The Ministry of Labor in Taiwan said in a statement that the increase in migrants without papers had been driven by pandemic disorders of the deportation.
There were various steps to improve the conditions for migrant work, including the increase in the minimum wage, the implementation of regular inspections of personnel authorities, the introduction of a new suspension mechanism for agencies with high rates of ABCONDING workers and the promotion of the countries of Labor programs to reduce agency fees.
“By organizing workers in industrial migrants and one-stop orientation sessions for budget supervisors, the ministry aims to improve the awareness of the employees for legal requirements, to inform them about the risks and consequences of the at most and to ensure that employers fulfill their responsibilities of the administration,” said the ministry.

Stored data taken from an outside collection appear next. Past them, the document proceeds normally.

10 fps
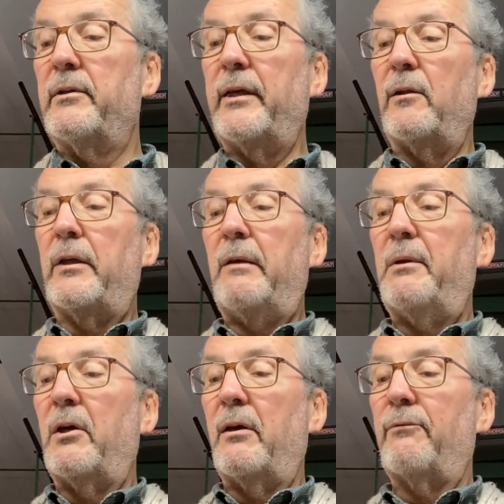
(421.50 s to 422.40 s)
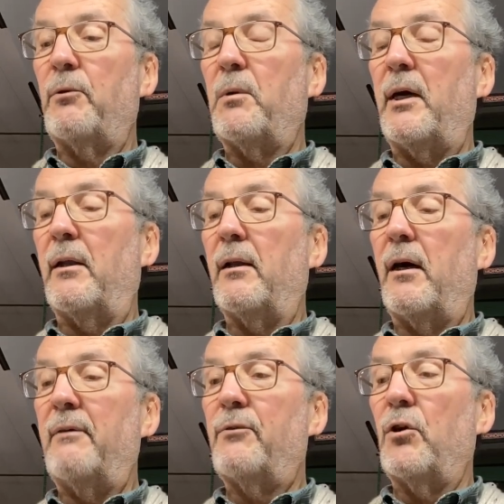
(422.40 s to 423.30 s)
they'll keep you going for a while.
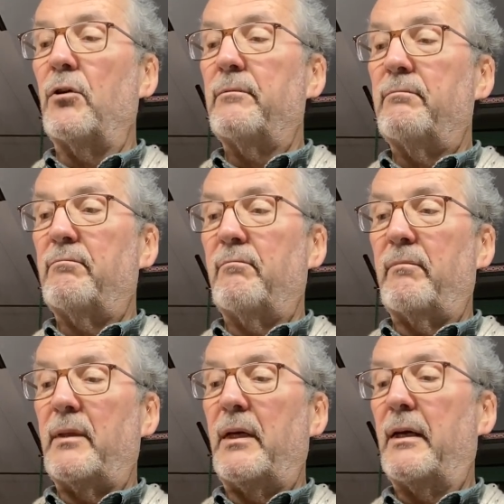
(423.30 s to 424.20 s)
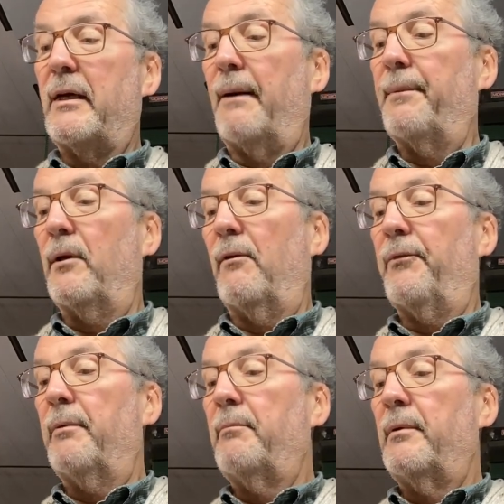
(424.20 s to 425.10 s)
I've got a couple of
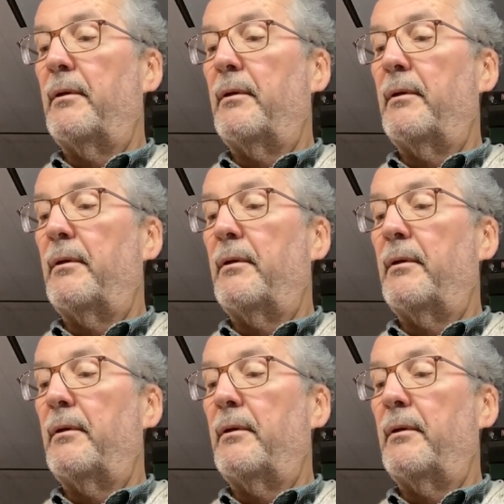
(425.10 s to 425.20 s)
them.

Since last year, however, the Taiwanese government has also increased the maximum penalty for migrants who have surpassed its visas from USD 330 to $ 1,657.
Lennon Ying-Da Wang, director of the public migrant Shelter The People Association, described the step of the government to increase the punishments “shameless and stupid”.
“Instead of running away
Wang said that a lack of protection, especially for those who work in childcare and fishing, is the main reason why many migrants flee from their jobs.
None of the industry is subject to the monthly minimum wage of 944 US dollars according to Taiwan’s Labor Standards Act.
Wang said that migrants in practice often receive half an amount minus deductions by brokers.
“Migrants only want a decent salary,” said Wang. “But there is an unspoken rule among some brokers, no migrant workers who ask for help from shelters. That forces them to run away.”
Despite his sympathy, Wang, as director of a state -financed institution, can record migrants who have fled from their employers because they are subject to deportation.
Harmony Home, an NGO catering for young mothers and children without papers is located on a quiet, inconspicuous road on the outskirts of Taipei.
While women and children who stay in the Harmony home cannot be deported for humanitarian reasons, the state is not obliged to owe the costs of their care or medical needs.
The Harmony Home, which has recorded more than 1,600 children in the past two decades, has recently seen a strong increase in minors through his doors, said founder Nicole Yang.
“Last year we had about 110 new children. We already have 140 by April of this year,” said Yang to Al Jazera.
“We also take care of 300 others who live at home while her mother works.”
Li-Chuan Liuhuang, a Labor expert at National Chung Cheng University, said that the broker system will be difficult to “uproot” immediately, but could improve the government by “making the recruitment process and the cost structure more transparent”.
In Lishan, a mountainous area of
Liuhuang said she would like to see that such migrants can work with adequate occupational safety at farmers, but she believes that this would not be easy for the public.
“The government has to make more efforts for this type of dialogue,” she said to Al Jazera.
Mary, who asked to use a pseudonym, said that she was escaping from her job as a childcare worker to work illegally in various mountain companies after she was frustrated because she earned less than half of the minimum wage and ignored her broker.
Mary, 46, sat next to a cabbage field and said she always felt anxious in the city in the city.
But in Lishan the rules are different because landowners have an unwritten agreement with the authorities about the outliers.
“There is no way that the boss has no connections to the police. He always knows when they will come and asks us not to go out,” she said to Al Jazera.
Nevertheless, there is no guarantee to avoid abuse in the mountains.
After the harvest, employers sometimes hold back payments and threatened everyone who complained to the deportation, said Mary.
“If I complain that the boss does not give me the salary, I will be reported. Who will help me?” she said.